Once you have the moves, fire them to a Telegram bot:

const TG_TOKEN = 'your-bot-token';
const TG_CHAT_ID = 'your-chat-id';

async function sendTelegram(text) {
    await fetch(`https://api.telegram.org/bot${TG_TOKEN}/sendMessage`, {
        method: 'POST',
        headers: { 'Content-Type': 'application/json' },
        body: JSON.stringify({ chat_id: TG_CHAT_ID, text, parse_mode: 'HTML' }),
    });
}

4. Solana support

Ethereum-only? Layer in Helius (free 100k req/month) for Solana whale tracking. The pattern is identical — fetch txns, filter by USD value, de-dupe.

Production gotchas

Want this packaged into a working dashboard?

AlphaDesk includes 25 pre-loaded whale wallets, real-time scanning, dedup, and a polished UI — all in vanilla HTML/CSS/JS. Free demo, paid full source.

See it live →

FAQ

Why not use The Graph or another indexer?

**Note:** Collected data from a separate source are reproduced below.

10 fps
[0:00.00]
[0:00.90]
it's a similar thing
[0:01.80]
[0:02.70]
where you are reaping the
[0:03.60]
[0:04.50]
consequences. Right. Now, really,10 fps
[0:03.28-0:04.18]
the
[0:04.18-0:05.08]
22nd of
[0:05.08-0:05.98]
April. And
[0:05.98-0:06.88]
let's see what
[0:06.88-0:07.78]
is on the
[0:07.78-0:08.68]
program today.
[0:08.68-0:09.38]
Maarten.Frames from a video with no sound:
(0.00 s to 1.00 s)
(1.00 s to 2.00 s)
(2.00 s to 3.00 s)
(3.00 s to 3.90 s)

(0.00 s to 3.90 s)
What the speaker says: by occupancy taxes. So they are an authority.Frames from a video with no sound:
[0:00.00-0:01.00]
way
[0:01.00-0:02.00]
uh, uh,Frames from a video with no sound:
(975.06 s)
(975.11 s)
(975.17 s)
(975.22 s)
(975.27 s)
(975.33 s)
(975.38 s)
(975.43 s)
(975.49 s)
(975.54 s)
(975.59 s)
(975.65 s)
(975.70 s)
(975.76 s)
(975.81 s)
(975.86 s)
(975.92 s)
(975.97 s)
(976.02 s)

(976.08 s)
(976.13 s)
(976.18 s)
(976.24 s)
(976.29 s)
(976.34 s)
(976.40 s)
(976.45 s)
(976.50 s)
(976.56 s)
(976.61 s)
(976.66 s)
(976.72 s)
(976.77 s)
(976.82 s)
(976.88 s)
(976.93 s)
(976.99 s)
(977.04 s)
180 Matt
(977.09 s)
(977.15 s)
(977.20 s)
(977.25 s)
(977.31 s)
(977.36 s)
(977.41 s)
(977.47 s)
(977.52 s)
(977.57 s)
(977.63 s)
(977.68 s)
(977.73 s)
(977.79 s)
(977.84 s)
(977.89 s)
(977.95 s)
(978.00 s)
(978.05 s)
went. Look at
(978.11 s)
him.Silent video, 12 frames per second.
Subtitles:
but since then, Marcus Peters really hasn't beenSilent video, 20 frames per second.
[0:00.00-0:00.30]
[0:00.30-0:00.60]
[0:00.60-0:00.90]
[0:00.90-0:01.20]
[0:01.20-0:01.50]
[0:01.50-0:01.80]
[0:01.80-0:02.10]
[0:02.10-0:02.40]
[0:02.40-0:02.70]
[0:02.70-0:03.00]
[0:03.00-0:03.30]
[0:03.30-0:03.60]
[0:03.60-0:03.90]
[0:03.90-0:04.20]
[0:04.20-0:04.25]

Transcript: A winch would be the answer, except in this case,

The Graph is more powerful but requires GraphQL knowledge and protocol-specific subgraphs. For "track these 25 wallets," Etherscan's REST API is faster to build with and free.

How fast can I detect a whale move?

Etherscan indexes blocks within ~12 seconds of confirmation. Free tier (1 req/5s without key, 5 req/sec with key) means realistic detection latency is 30s–2min depending on how many wallets you scan.

Will Etherscan ban me for scraping?

Their free tier ToS is fine for personal and commercial use within rate limits. Don't blow past 5 req/sec; cache aggressively. Their abuse detection is generous.